O presidente da Rio Negro, Carlos Loureiro, diz que números preliminares mostram que em maio a distribuição de aços planos cresceu algo como 5% a 8% em relação a abril e 15% em comparação com o mesmo mês do ano passado. O número, porém, não é positivo como parece, avisa Loureiro. Para ficar no mesmo nível de abril, seria necessário um crescimento de cerca de 20%. Loureiro acredita que um dos motivos para a perda de dinamismo é que há muitas empresas importando componentes, em vez de produzi-los aqui.
Segundo ele, fabricantes de bicicletas e autopeças têm adotado essa estratégia. Ele também avalia que a demanda doméstica está se acomodando, o que aumenta um pouco a oferta do produto, num momento em que cresce a venda direta por algumas usinas. "Mas 2006 deverá ser melhor do que 2005", afirma ele, ressalvando que o ano passado foi muito ruim para o setor - a distribuição caiu nada menos que 16% em 2005. "A base de comparação é muito fraca." Neste ano, quem puxa os negócios do segmento são a indústria automobilística e a construção civil.
O diretor-superintendente da Associação Brasileira da Indústria Têxtil (Abit), Fernando Pimentel, ainda não tem os números referentes ao desempenho de maio, mas acredita que deve ter sido um pouco melhor que no mesmo mês do ano passado. Para ele, o Dia das Mães, as temperaturas mais baixas observadas no Sul e no Sudeste e o crescimento de vendas relacionadas à Copa do Mundo devem ajudar o segmento a ter um segundo trimestre um pouco melhor do que o primeiro - quando a produção da indústria de vestuário caiu 4,3% em relação a 2005.

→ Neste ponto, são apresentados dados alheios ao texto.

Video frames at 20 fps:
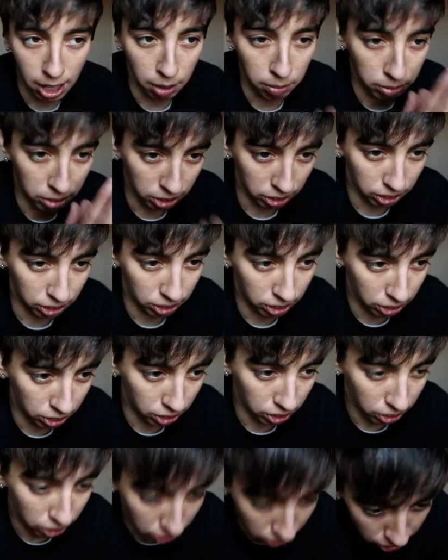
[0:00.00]
I'm just
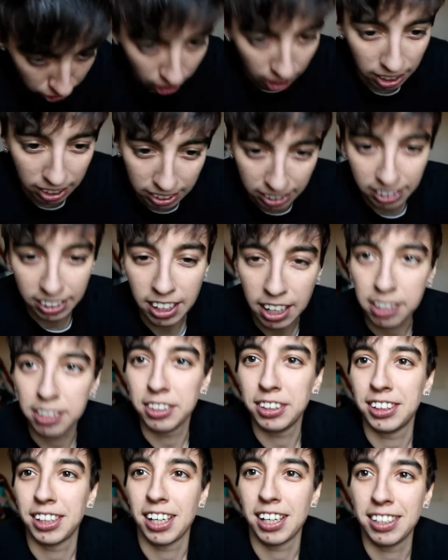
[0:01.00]
trying to get
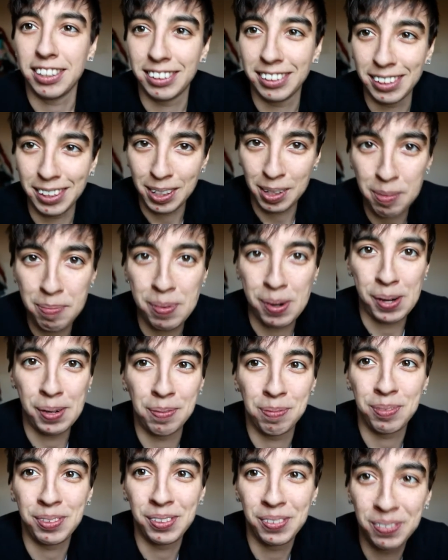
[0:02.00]
energized and get
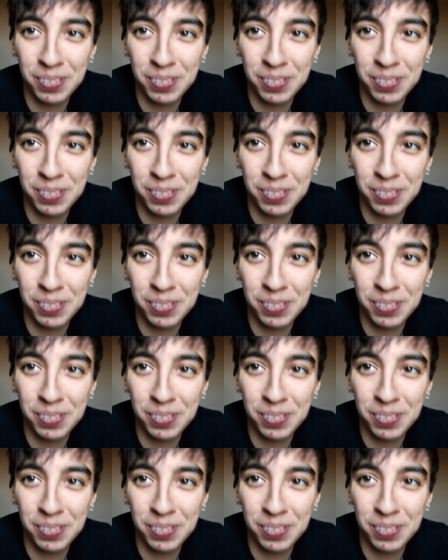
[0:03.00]
pumped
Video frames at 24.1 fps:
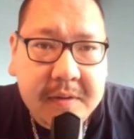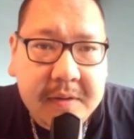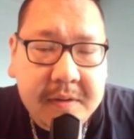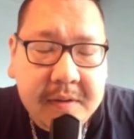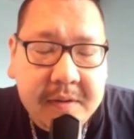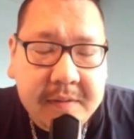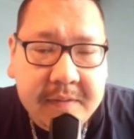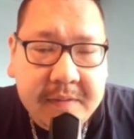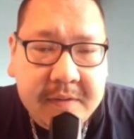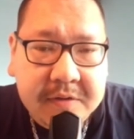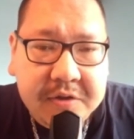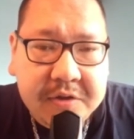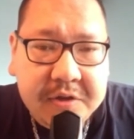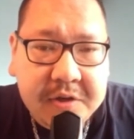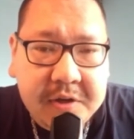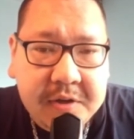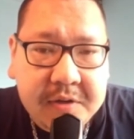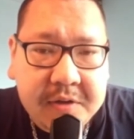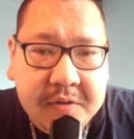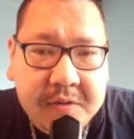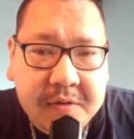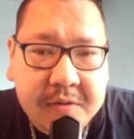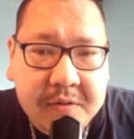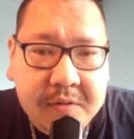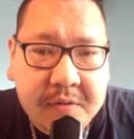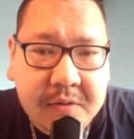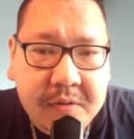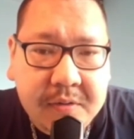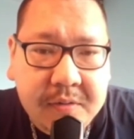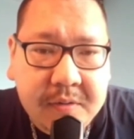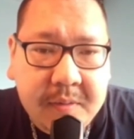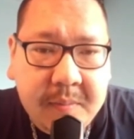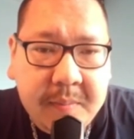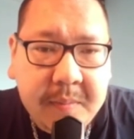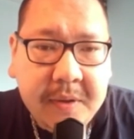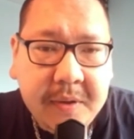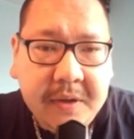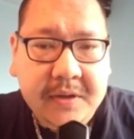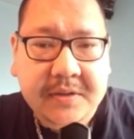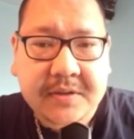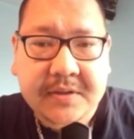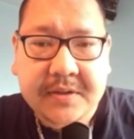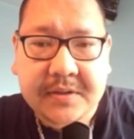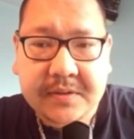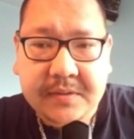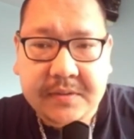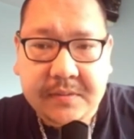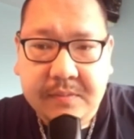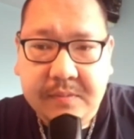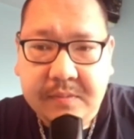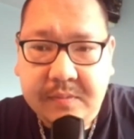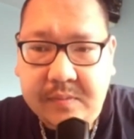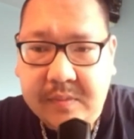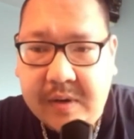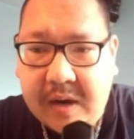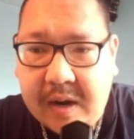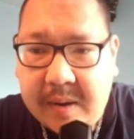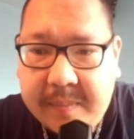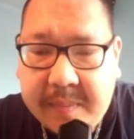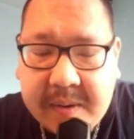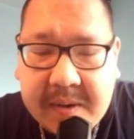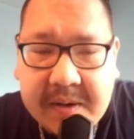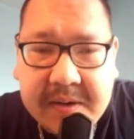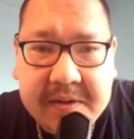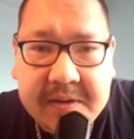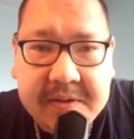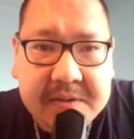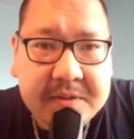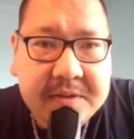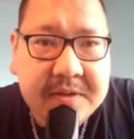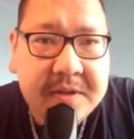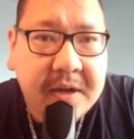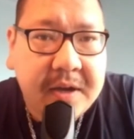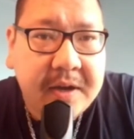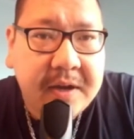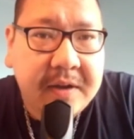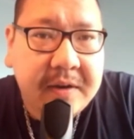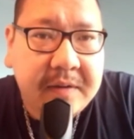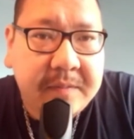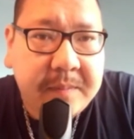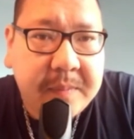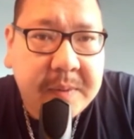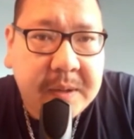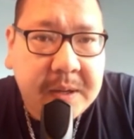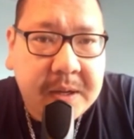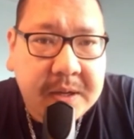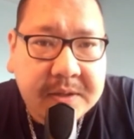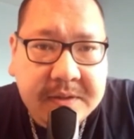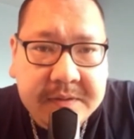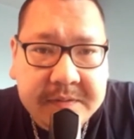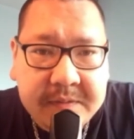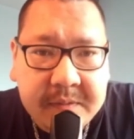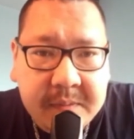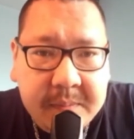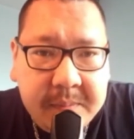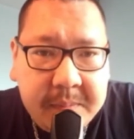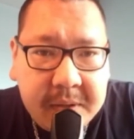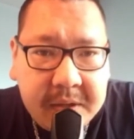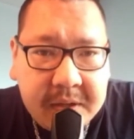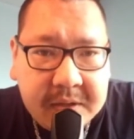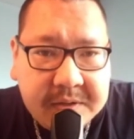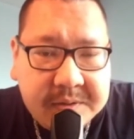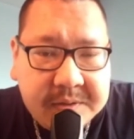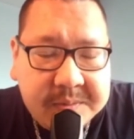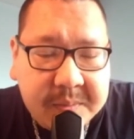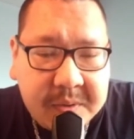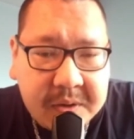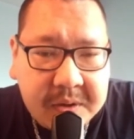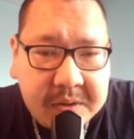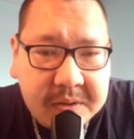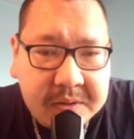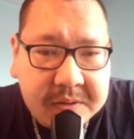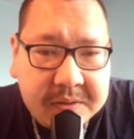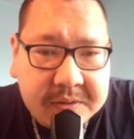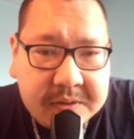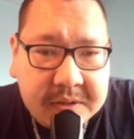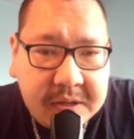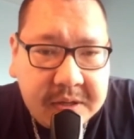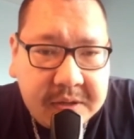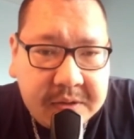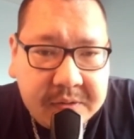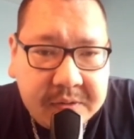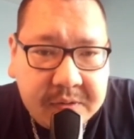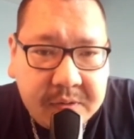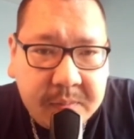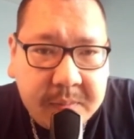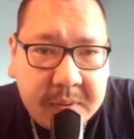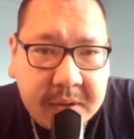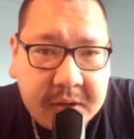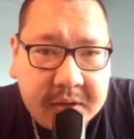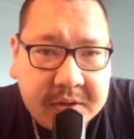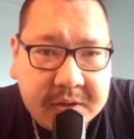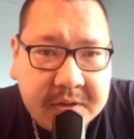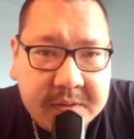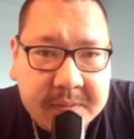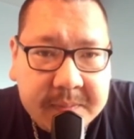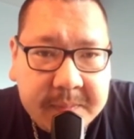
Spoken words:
eventually 2 of the biggest rap artists died because of it, Biggie Smalls and Tupac.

Isso não quer dizer que Pimentel esteja otimista: o câmbio valorizado tem afetado muito o setor, que perde espaço para importados. Isso explicaria por que as vendas do comércio varejista crescem em um período em que a produção da indústria de vestuário está em queda. "Fatores como um bom Dia das Mães, um outono com temperaturas mais baixas e a Copa do Mundo atenuam, mas não são suficientes para reverter os problemas causados pelo câmbio valorizado e pelos juros altos."
Para as empresas de produtos eletroeletrônicos de Manaus, maio foi um mês razoável, que poderia ter sido melhor se não fosse a greve dos fiscais da Receita Federal. Segundo o presidente do Centro da Indústria do Estado do Amazonas (Cieam), Maurício Loureiro, o faturamento cresceu 1,6% em comparação com maio de 2005, número que atingiria cerca de 10% se não fosse a greve.
"O Pólo Industrial de Manaus deixa de realizar negócios da ordem de US$ 33 milhões diários com esses movimentos grevistas." Mesmo assim, 2006 deve ser um bom ano para o segmento. Para Loureiro, o faturamento pode atingir US$ 21 bilhões, 11,1% a mais que em 2005. Juros menores, aumento da renda e a Copa do Mundo ajudam. A demanda interna e o câmbio valorizado, aliás, fazem com que parte dos produtos que seriam exportados sejam destinados ao mercado doméstico.